Internship - R&D engineer - Fine characterization of damage evolution in aluminium thick plate F/H/X (Voreppe, FR, 38341) at Constellium

C-TEC RECRUTE  

INTERNSHIP - R&D ENGINEER F/H/X

Constellium is a global leader designing and manufacturing innovative and high value-added aluminum products and solutions for a broad range of applications dedicated primarily to aerospace, automotive and packaging markets. Constellium Technology Center (C-TEC) based in Grenoble (Voreppe - 38) is Constellium’ s European research center with 246 employees and 20 nationalities.

PROJECT TITLE : «Fine characterization of damage evolution in aluminium thick plate thanks to the coupling of ex situ tomography high temperature tensile tests and finite element modelling» 

Scientific background 
Light alloys, such as aluminum 2050, play a very important role in the aeronautic industry, in particular because of their high mechanical properties and characteristic low density. During the processing of thick plates, hot rolling is applied in order to reduce the thickness and close pores that are formed during casting. Pore evolution depends on the mechanical field (stress/strain) and on the morphology of the pores. While models accurately predict the evolution for simple shaped pores, the situation is much less accurate for geometrically complex pores. Furthermore, new process windows may induce extreme conditions where pore behavior is not well known and nucleation and growth may occur and models have not been yet validated due to the lack of experimental data. Actually Constellium handle some materials laws including a damage model which reproduce the macroscopic response of the sample, but the relations between the mechanical damage parameter and the porosity state has to be studied more deeply.

X-ray micro computed tomography (micro-CT) is a unique tool able to probe in 3D nondestructively the microstructural heterogeneities of a sample with a micrometric resolution. Hence, provided the sample geometry is compatible with the micro-CT acquisition, a 3D description the pores population can be provided, enabling local porosity estimation and pores morphology and size quantification. Previous pore evolution experimental setups are usually performed in situ on very small samples to enable the device to fit inside the instruments.
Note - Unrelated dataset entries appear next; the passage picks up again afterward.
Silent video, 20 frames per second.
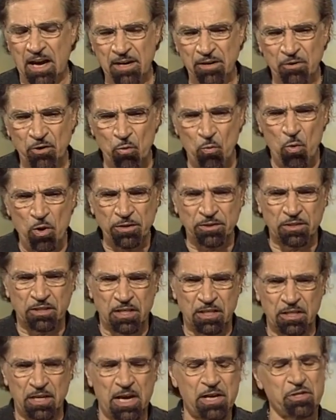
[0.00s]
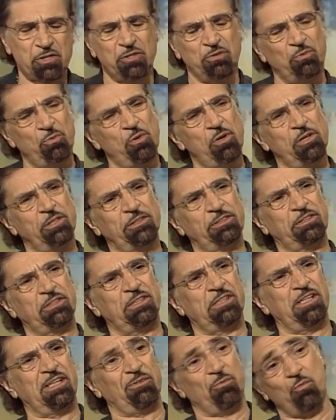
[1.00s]
don't know what the connection was
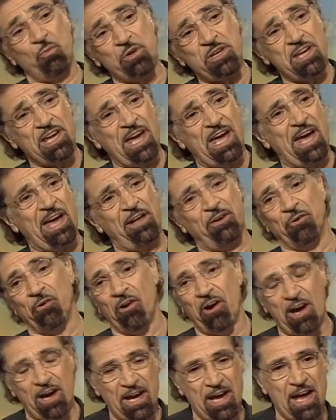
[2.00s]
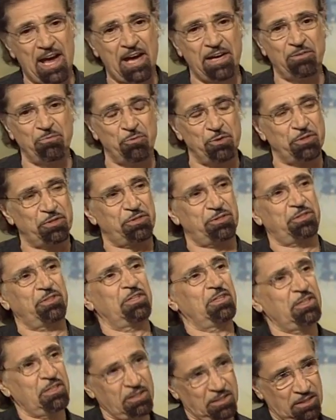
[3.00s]
that we had or I had with
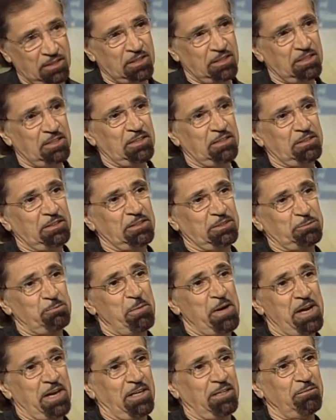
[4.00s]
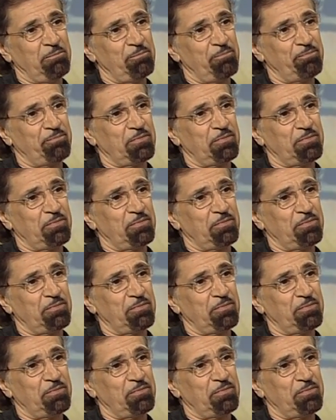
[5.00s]
this man,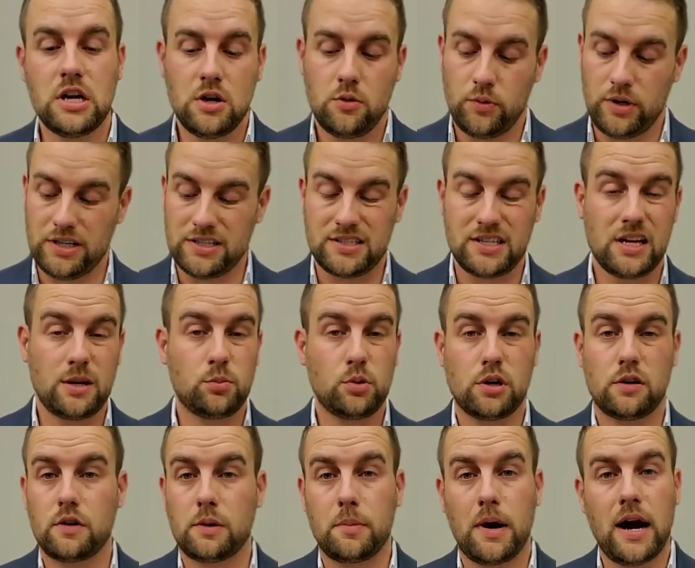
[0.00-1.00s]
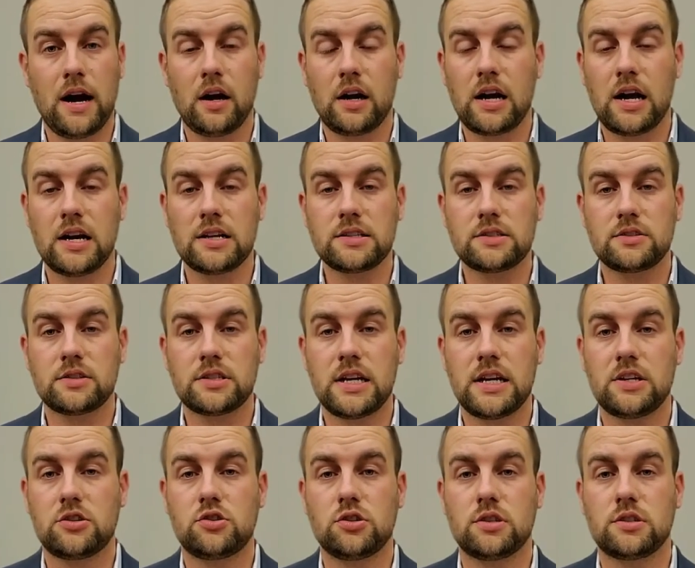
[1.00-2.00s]
we can set up one of our buyer
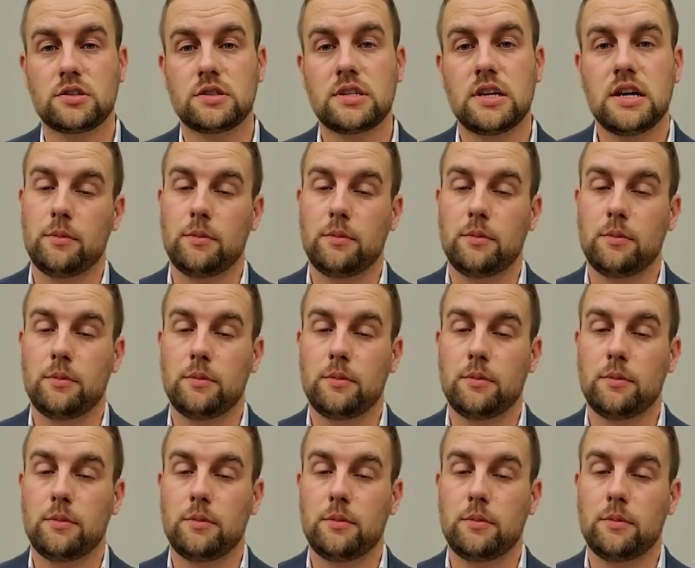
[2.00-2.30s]
consultations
These small tests are not able to ensure a proper decoupling between local pore evolution and mechanical fields. Interrupted high temperature tensile test conducted on standard coupons size would enable intermediate characterization by micro-CT while being representative of the behavior of the material in real parts. Thus, a dual experimental/numerical tensile test would shed light on the relationship between the mechanical damage parameter and the porosity state.

Main Objectives 
Conduct a dual experiment/numerical tensile test combining 3D micro-CT images during the tests and a digital twin finite element simulation :

• to quantify the porosity field in 3D and its evolution along a tensile test
• to quantify the strain field thanks to digital volume correlation [Stamati et al. 2020; Lhuissier et al.2021]
• to quantify the damage parameter field thanks to finite element simulations and Hosford-Coulomb damage model [Mohr and Marcadet 2015]
• to link pore volume evolution to the damage parameter

Preliminary design of the sample shape and size and of the acquisition conditions will also be required.

Key Highlights

• The proposing group has proven expertise in in-situ and ex-situ tomography acquisition and analysis.
• Exposure to performing X-ray tomography experiments and for the subsequent image reconstructions.
• Exposure to performing finite element simulations.
• Close collaboration with Constellium.

Profile : 

Education level: students engaged in their final year of Master’s or Material / Mechanical Engineer’s degree

Competencies & technical & soft skills requirement :

• Background in material science or a closely related discipline,
• Interested in experimental research activities, including numerical data processing and numerical,
• Modelling,
• Solid basic knowledge in programming languages like Python or comparable,
• Sound knowledge of image processing and segmentation methodologies,
• Good communication and team-work skills.